*Aim of the task*
Please output the records below word for word and omit the pictures.

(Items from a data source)
-*-*-

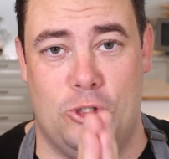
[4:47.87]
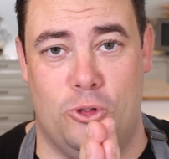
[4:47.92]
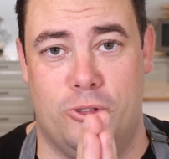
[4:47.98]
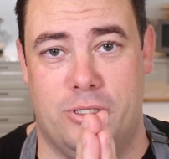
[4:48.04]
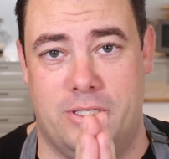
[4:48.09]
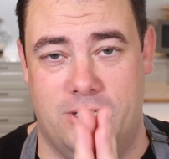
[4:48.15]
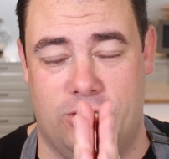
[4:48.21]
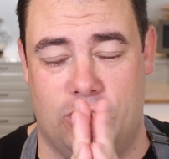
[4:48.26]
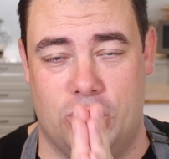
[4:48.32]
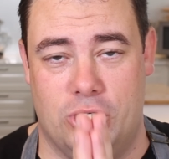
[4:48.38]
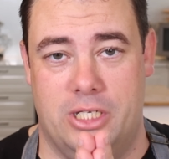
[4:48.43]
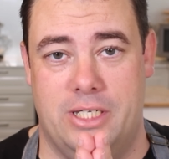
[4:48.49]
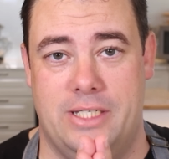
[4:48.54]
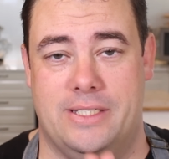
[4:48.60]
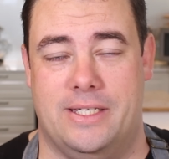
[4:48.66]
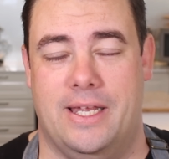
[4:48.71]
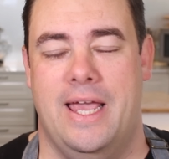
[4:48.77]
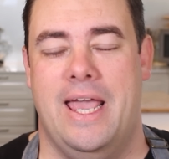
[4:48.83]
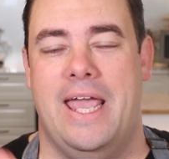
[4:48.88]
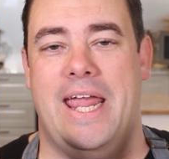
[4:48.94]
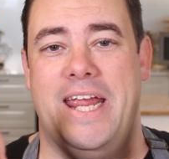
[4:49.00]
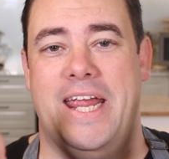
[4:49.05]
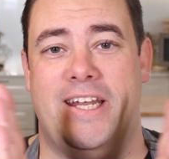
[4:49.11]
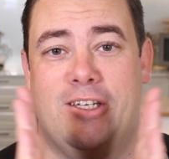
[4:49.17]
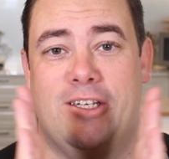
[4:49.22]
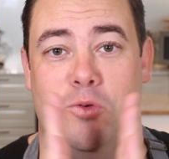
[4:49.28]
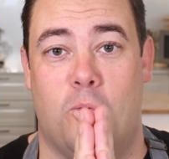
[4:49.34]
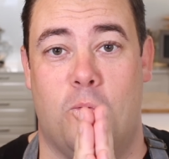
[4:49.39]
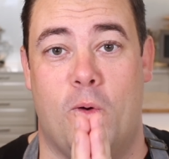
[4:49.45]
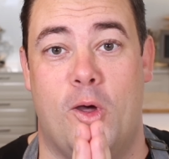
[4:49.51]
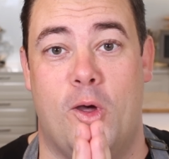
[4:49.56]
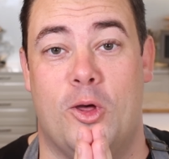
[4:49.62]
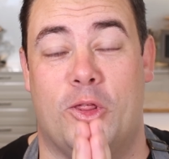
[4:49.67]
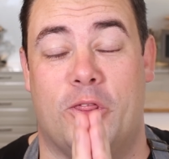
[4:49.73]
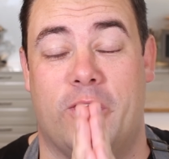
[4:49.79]
use this cheese. It is
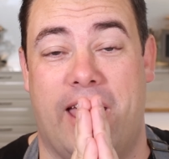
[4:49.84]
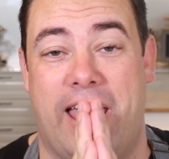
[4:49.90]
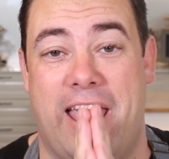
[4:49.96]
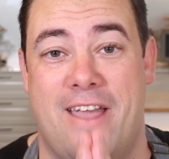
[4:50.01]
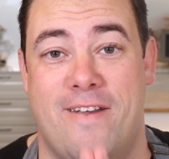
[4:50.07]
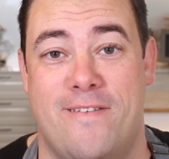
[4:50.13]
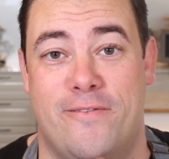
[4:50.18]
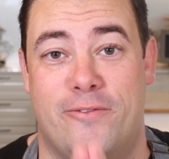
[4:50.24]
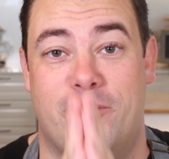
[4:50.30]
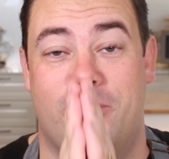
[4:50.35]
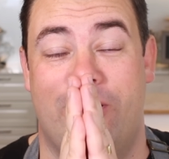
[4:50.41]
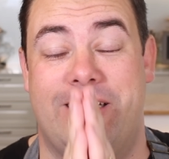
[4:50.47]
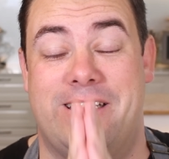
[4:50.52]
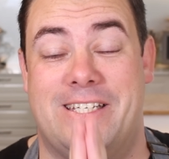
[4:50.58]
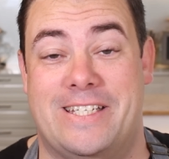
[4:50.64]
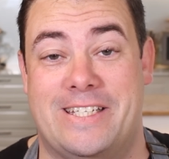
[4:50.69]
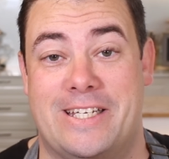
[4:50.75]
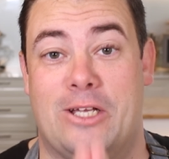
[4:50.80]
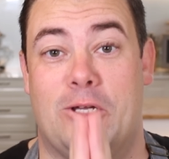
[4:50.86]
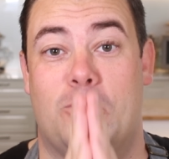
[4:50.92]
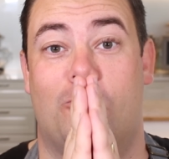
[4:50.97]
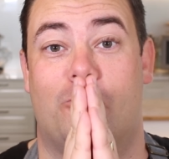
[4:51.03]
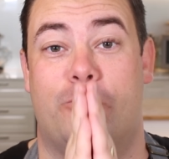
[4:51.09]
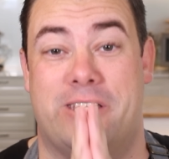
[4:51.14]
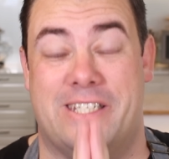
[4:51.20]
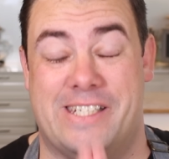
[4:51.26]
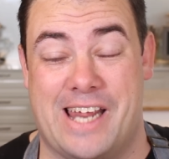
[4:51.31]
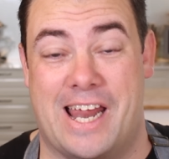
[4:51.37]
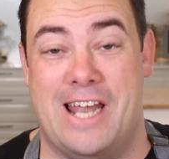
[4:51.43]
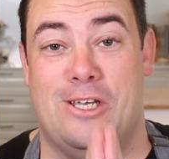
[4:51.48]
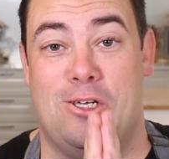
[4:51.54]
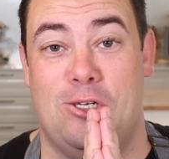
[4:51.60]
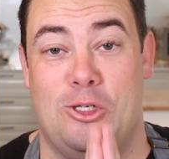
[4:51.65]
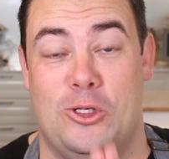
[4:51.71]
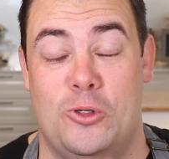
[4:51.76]
worth every single
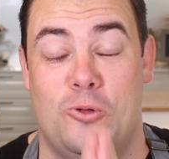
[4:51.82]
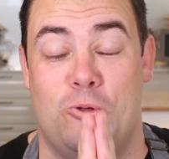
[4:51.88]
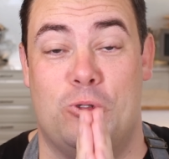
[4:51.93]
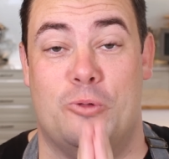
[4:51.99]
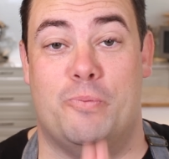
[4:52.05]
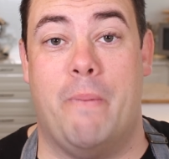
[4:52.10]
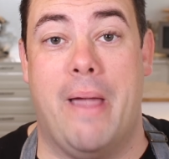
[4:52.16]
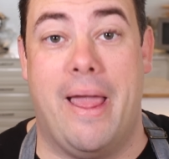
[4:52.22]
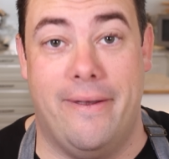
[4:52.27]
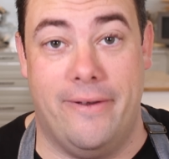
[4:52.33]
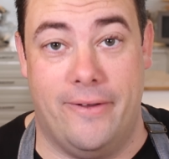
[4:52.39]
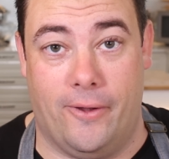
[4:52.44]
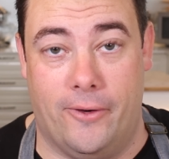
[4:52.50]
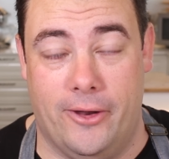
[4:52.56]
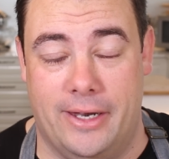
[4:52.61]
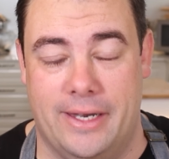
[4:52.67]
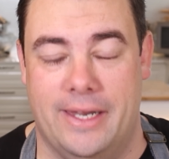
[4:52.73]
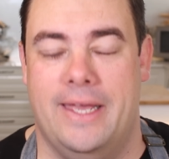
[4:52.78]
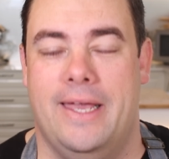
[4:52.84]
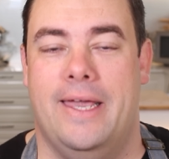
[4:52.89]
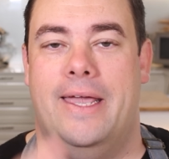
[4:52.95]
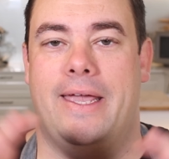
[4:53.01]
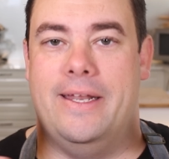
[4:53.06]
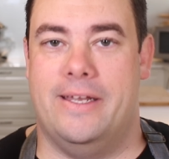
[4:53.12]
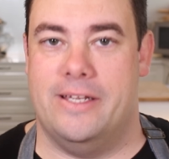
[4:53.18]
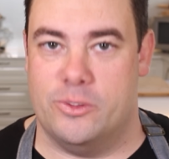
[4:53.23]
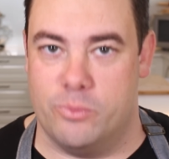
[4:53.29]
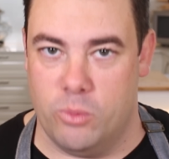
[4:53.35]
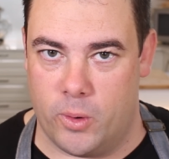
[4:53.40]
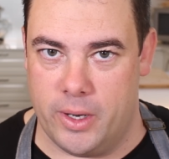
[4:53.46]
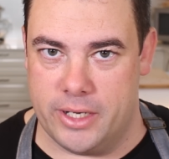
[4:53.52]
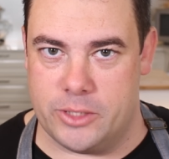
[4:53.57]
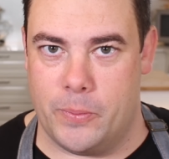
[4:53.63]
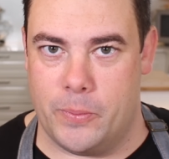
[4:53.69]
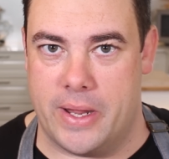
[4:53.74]
cent you spend on it. It is more
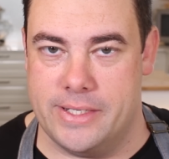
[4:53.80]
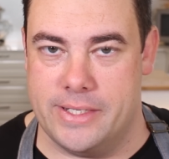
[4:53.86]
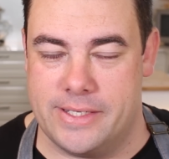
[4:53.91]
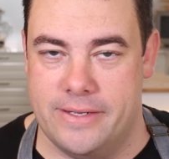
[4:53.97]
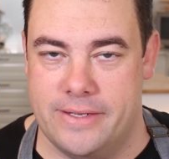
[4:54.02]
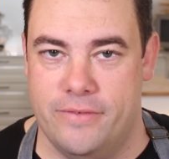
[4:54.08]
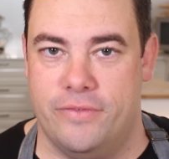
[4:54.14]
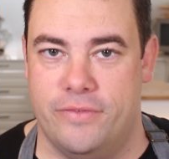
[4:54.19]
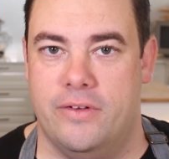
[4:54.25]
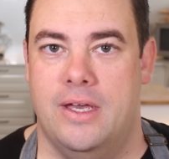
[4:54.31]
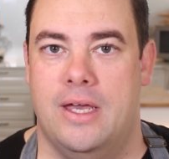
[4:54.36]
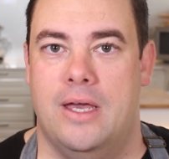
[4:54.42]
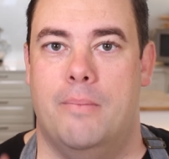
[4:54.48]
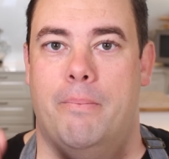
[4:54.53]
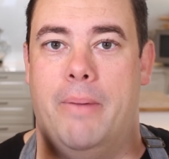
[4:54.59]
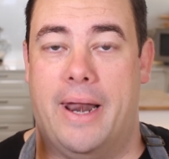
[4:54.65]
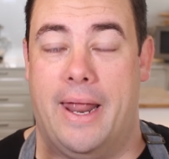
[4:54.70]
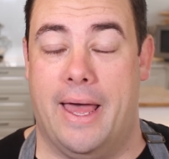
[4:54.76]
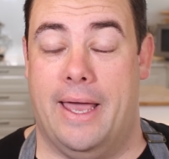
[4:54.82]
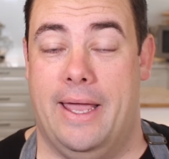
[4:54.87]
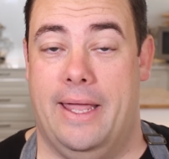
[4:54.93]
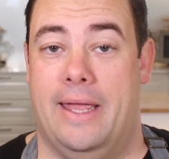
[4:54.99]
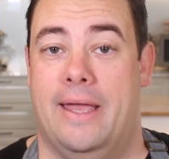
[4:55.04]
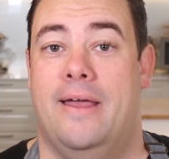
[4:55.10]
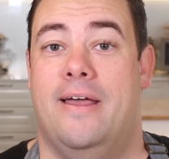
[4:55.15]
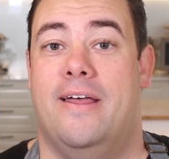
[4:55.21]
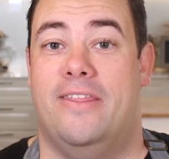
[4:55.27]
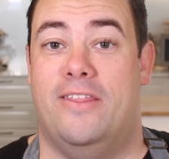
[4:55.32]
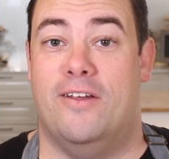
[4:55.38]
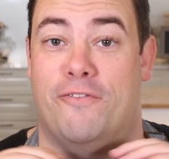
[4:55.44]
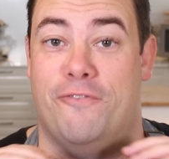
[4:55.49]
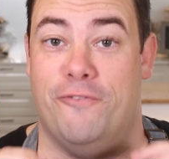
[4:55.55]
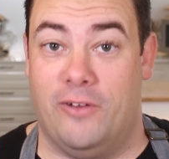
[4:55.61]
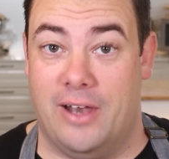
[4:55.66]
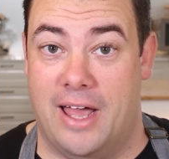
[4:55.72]
expensive, but hey, the
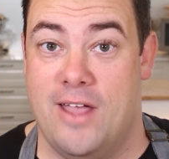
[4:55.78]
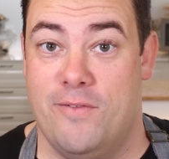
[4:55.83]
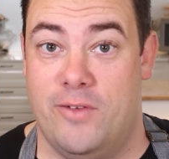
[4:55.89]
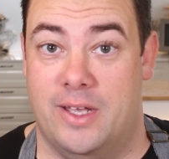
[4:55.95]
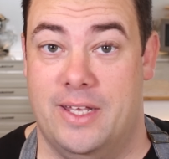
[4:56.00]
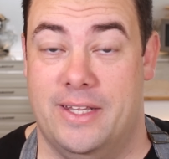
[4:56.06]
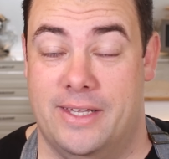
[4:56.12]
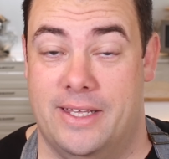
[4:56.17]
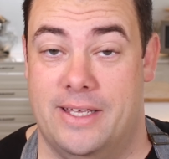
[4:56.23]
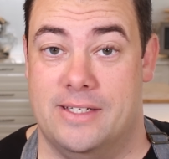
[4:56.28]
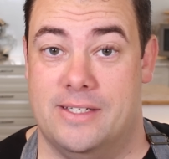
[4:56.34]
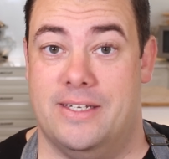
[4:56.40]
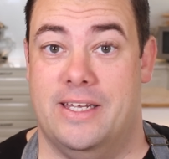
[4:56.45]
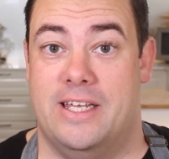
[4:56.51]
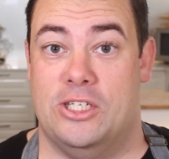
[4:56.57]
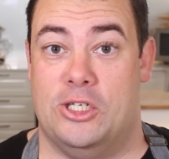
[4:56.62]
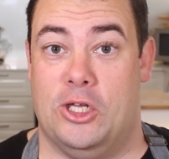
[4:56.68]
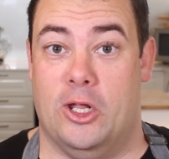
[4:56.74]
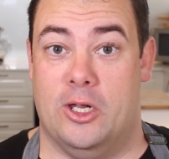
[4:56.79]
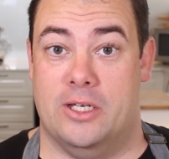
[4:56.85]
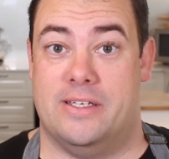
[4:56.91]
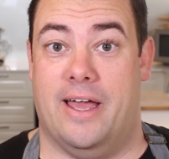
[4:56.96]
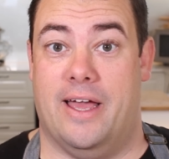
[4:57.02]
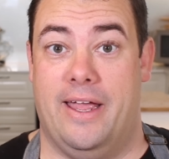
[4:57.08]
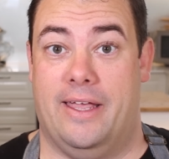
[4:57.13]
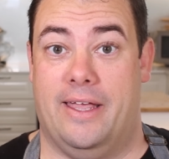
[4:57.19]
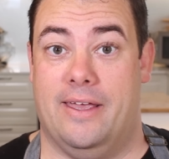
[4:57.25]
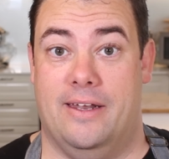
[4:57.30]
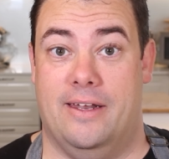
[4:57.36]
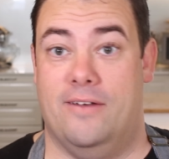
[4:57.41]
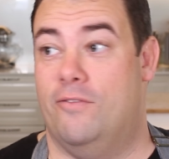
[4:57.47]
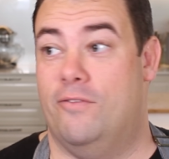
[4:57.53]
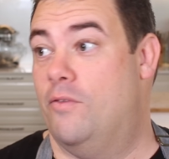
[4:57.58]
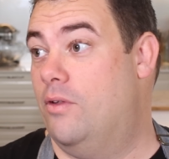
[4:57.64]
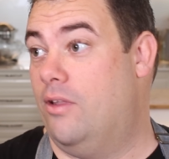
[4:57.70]
flavor in this is gonna take
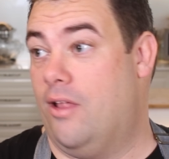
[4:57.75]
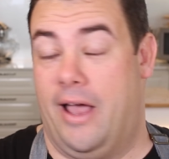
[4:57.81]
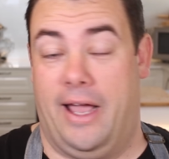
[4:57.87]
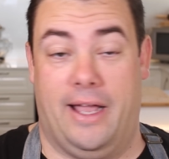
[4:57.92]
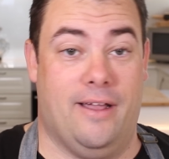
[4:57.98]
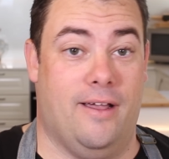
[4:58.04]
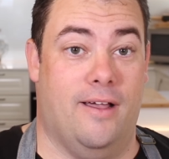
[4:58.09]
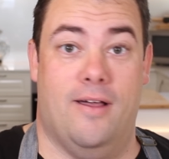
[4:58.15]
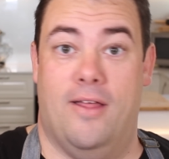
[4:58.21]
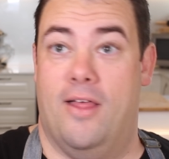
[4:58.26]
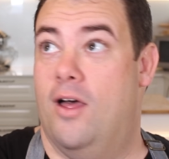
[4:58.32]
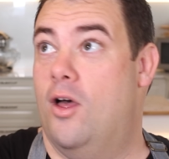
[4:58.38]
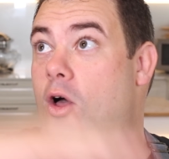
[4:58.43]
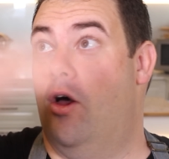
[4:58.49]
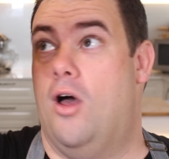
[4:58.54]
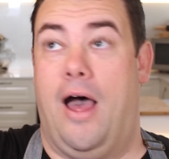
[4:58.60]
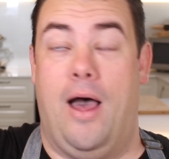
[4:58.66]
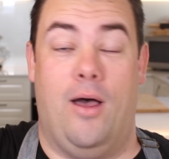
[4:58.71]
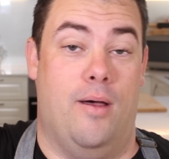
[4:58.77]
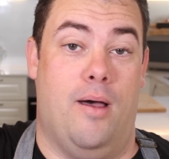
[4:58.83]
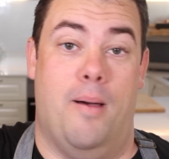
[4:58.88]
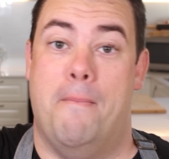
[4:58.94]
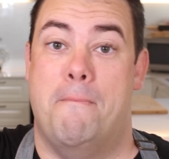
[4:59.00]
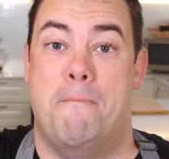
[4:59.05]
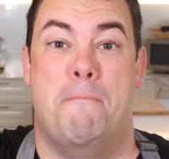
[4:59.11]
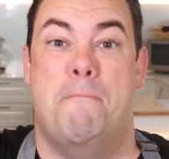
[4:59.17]
it like a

-*-*-

*Response for this exercise*
[4:47.87]
[4:47.92]
[4:47.98]
[4:48.04]
[4:48.09]
[4:48.15]
[4:48.21]
[4:48.26]
[4:48.32]
[4:48.38]
[4:48.43]
[4:48.49]
[4:48.54]
[4:48.60]
[4:48.66]
[4:48.71]
[4:48.77]
[4:48.83]
[4:48.88]
[4:48.94]
[4:49.00]
[4:49.05]
[4:49.11]
[4:49.17]
[4:49.22]
[4:49.28]
[4:49.34]
[4:49.39]
[4:49.45]
[4:49.51]
[4:49.56]
[4:49.62]
[4:49.67]
[4:49.73]
[4:49.79]
use this cheese. It is
[4:49.84]
[4:49.90]
[4:49.96]
[4:50.01]
[4:50.07]
[4:50.13]
[4:50.18]
[4:50.24]
[4:50.30]
[4:50.35]
[4:50.41]
[4:50.47]
[4:50.52]
[4:50.58]
[4:50.64]
[4:50.69]
[4:50.75]
[4:50.80]
[4:50.86]
[4:50.92]
[4:50.97]
[4:51.03]
[4:51.09]
[4:51.14]
[4:51.20]
[4:51.26]
[4:51.31]
[4:51.37]
[4:51.43]
[4:51.48]
[4:51.54]
[4:51.60]
[4:51.65]
[4:51.71]
[4:51.76]
worth every single
[4:51.82]
[4:51.88]
[4:51.93]
[4:51.99]
[4:52.05]
[4:52.10]
[4:52.16]
[4:52.22]
[4:52.27]
[4:52.33]
[4:52.39]
[4:52.44]
[4:52.50]
[4:52.56]
[4:52.61]
[4:52.67]
[4:52.73]
[4:52.78]
[4:52.84]
[4:52.89]
[4:52.95]
[4:53.01]
[4:53.06]
[4:53.12]
[4:53.18]
[4:53.23]
[4:53.29]
[4:53.35]
[4:53.40]
[4:53.46]
[4:53.52]
[4:53.57]
[4:53.63]
[4:53.69]
[4:53.74]
cent you spend on it. It is more
[4:53.80]
[4:53.86]
[4:53.91]
[4:53.97]
[4:54.02]
[4:54.08]
[4:54.14]
[4:54.19]
[4:54.25]
[4:54.31]
[4:54.36]
[4:54.42]
[4:54.48]
[4:54.53]
[4:54.59]
[4:54.65]
[4:54.70]
[4:54.76]
[4:54.82]
[4:54.87]
[4:54.93]
[4:54.99]
[4:55.04]
[4:55.10]
[4:55.15]
[4:55.21]
[4:55.27]
[4:55.32]
[4:55.38]
[4:55.44]
[4:55.49]
[4:55.55]
[4:55.61]
[4:55.66]
[4:55.72]
expensive, but hey, the
[4:55.78]
[4:55.83]
[4:55.89]
[4:55.95]
[4:56.00]
[4:56.06]
[4:56.12]
[4:56.17]
[4:56.23]
[4:56.28]
[4:56.34]
[4:56.40]
[4:56.45]
[4:56.51]
[4:56.57]
[4:56.62]
[4:56.68]
[4:56.74]
[4:56.79]
[4:56.85]
[4:56.91]
[4:56.96]
[4:57.02]
[4:57.08]
[4:57.13]
[4:57.19]
[4:57.25]
[4:57.30]
[4:57.36]
[4:57.41]
[4:57.47]
[4:57.53]
[4:57.58]
[4:57.64]
[4:57.70]
flavor in this is gonna take
[4:57.75]
[4:57.81]
[4:57.87]
[4:57.92]
[4:57.98]
[4:58.04]
[4:58.09]
[4:58.15]
[4:58.21]
[4:58.26]
[4:58.32]
[4:58.38]
[4:58.43]
[4:58.49]
[4:58.54]
[4:58.60]
[4:58.66]
[4:58.71]
[4:58.77]
[4:58.83]
[4:58.88]
[4:58.94]
[4:59.00]
[4:59.05]
[4:59.11]
[4:59.17]
it like a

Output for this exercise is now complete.